The new financial agreement was discussed at length Tuesday at an afternoon committee meeting and at the evening council meeting. Emotions ran high at both sessions.
Grimaldi said he was particularly troubled that Wasserbach was prevented from getting all the financial documents he needed to perform a complete financial review.
"That will never happen again," Grimaldi said.
Board member Mike Connelly, a retired state trooper, is now interim executive director until next Tuesday's meeting, when replacements for Riggs and D'Anna will be installed. Gordon, the board's vice chairman, will run the meeting.
The board will vote to pass policies on document retention, whistle-blower protection, nepotism, conflicts of interest and financial control.

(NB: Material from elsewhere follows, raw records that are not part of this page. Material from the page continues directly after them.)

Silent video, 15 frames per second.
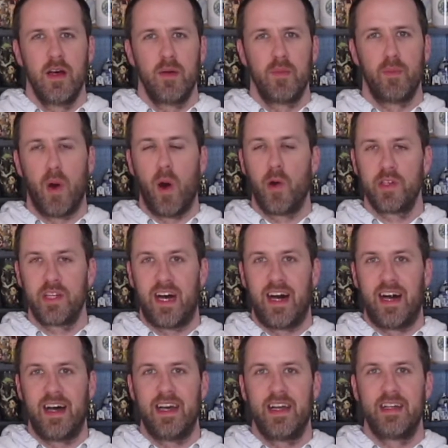
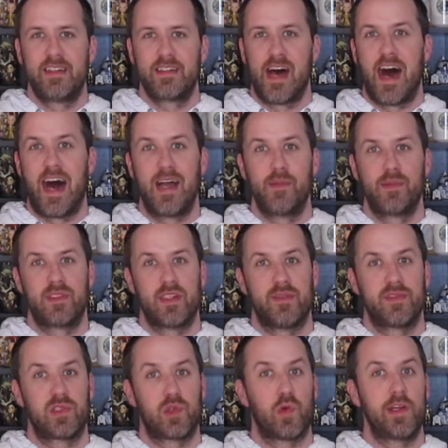multi types of
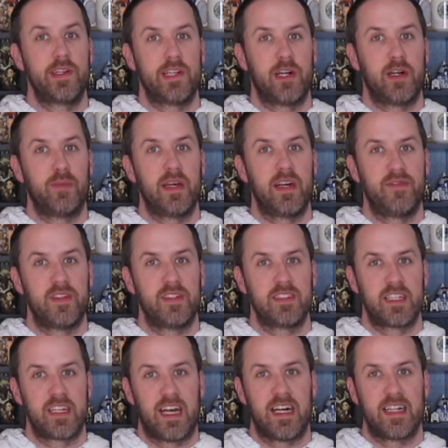storytelling methods
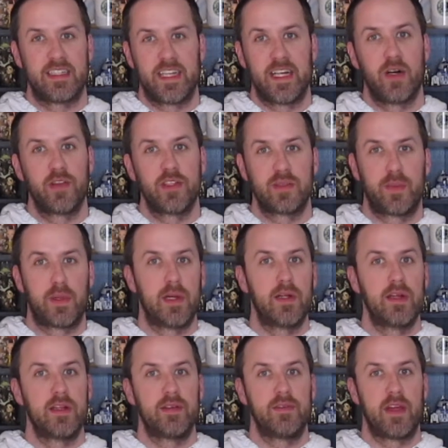to kind of tell this
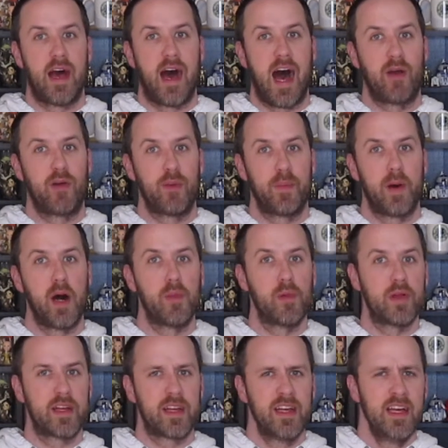period of the High
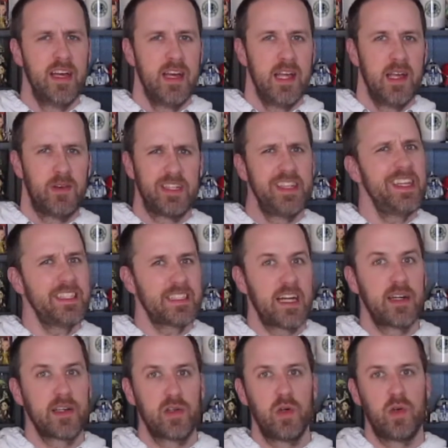Republic, which I think is kind
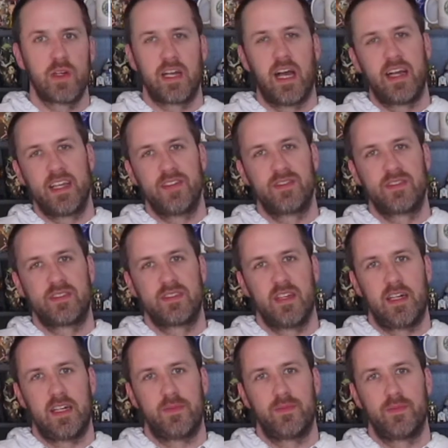of cool. It kind of gives
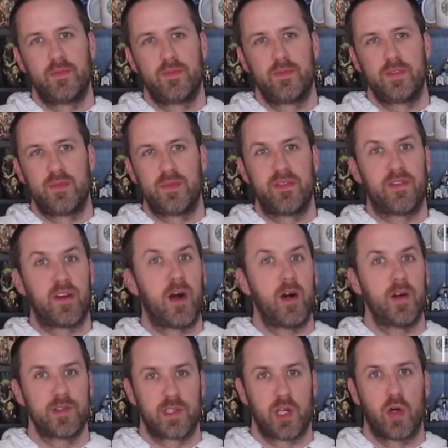um, something for
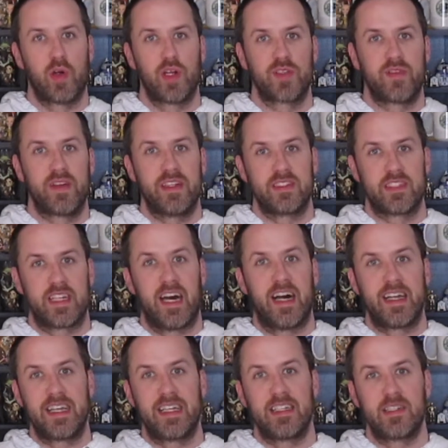all Star Wars fans to kind
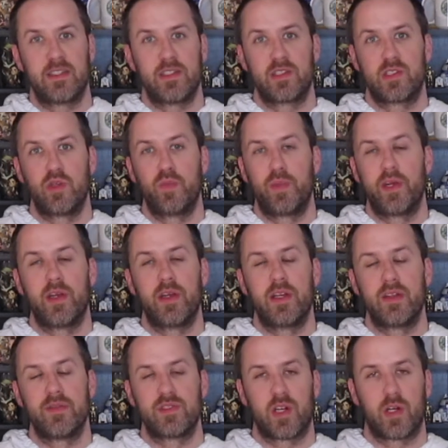of get into this new period
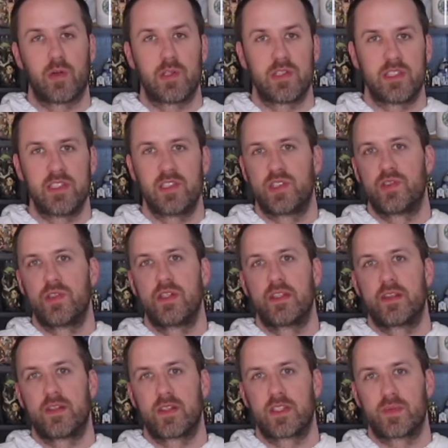of Star Wars history that
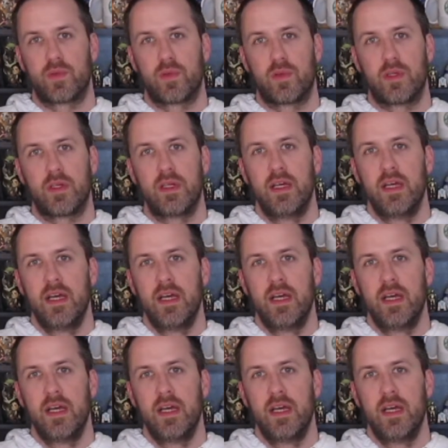they're exploring.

The board will also vote on becoming a member of the Delaware Association of Nonprofit Agencies, creating a procedure to better handle cash that comes in during dances held at the centers, making financial contributions to PAL by board members mandatory, making regular board meetings mandatory, auditing the center's energy use and creating guidelines for measuring the new executive director's performance once a year.
Connelly said the board has underperformed in recent years.
"The county has been our primary funder and that really shouldn't be," Connelly said. "We need to do more to raise funds."
Connelly said many board members were inactive and board meetings were not held regularly. As many as six new board members could be installed at Tuesday's meeting, he said.
"We have to follow our bylaws, and we did not do that," Connelly said. "We're doing great things with the kids, but it's the adults who have been a bit dysfunctional."
Grimaldi said he wants to look into the effectiveness of the board's third-party fundraiser, who Wasserbach said took 62 cents of every dollar he raised. Grimaldi said the $54,456 for the agency's three or four full-time employees is exorbitant and will be reduced.
"That's more than I pay for my 17 employees at my business," he said.
Council members Bob Weiner, Lisa Diller and Tom Kovach voted against giving the PAL Centers money. Weiner wants to see the new board make good on the promises it made Tuesday before giving more taxpayer money to the centers. Kovach wanted to see measurable performance standards in the new agreement.
County officials had many of the same concerns about the PAL board six years ago that Wasserbach listed in his report last week, yet virtually no changes were ever made.
"I'm very uncomfortable moving forward with this," Diller said. "We need more information in terms of where PAL is going."
Diller asked for the vote to be tabled, but the resolution's co-sponsor Jea Street refused, saying PAL needs the money right away.
At Tuesday night's meeting, Street stood up and screamed at Wasserbach when the auditor tried to whisper something in the councilman's ear.
"I don't want to hear it, man," Street said. "Don't whisper in my ear. You weren't whispering in my ear last week."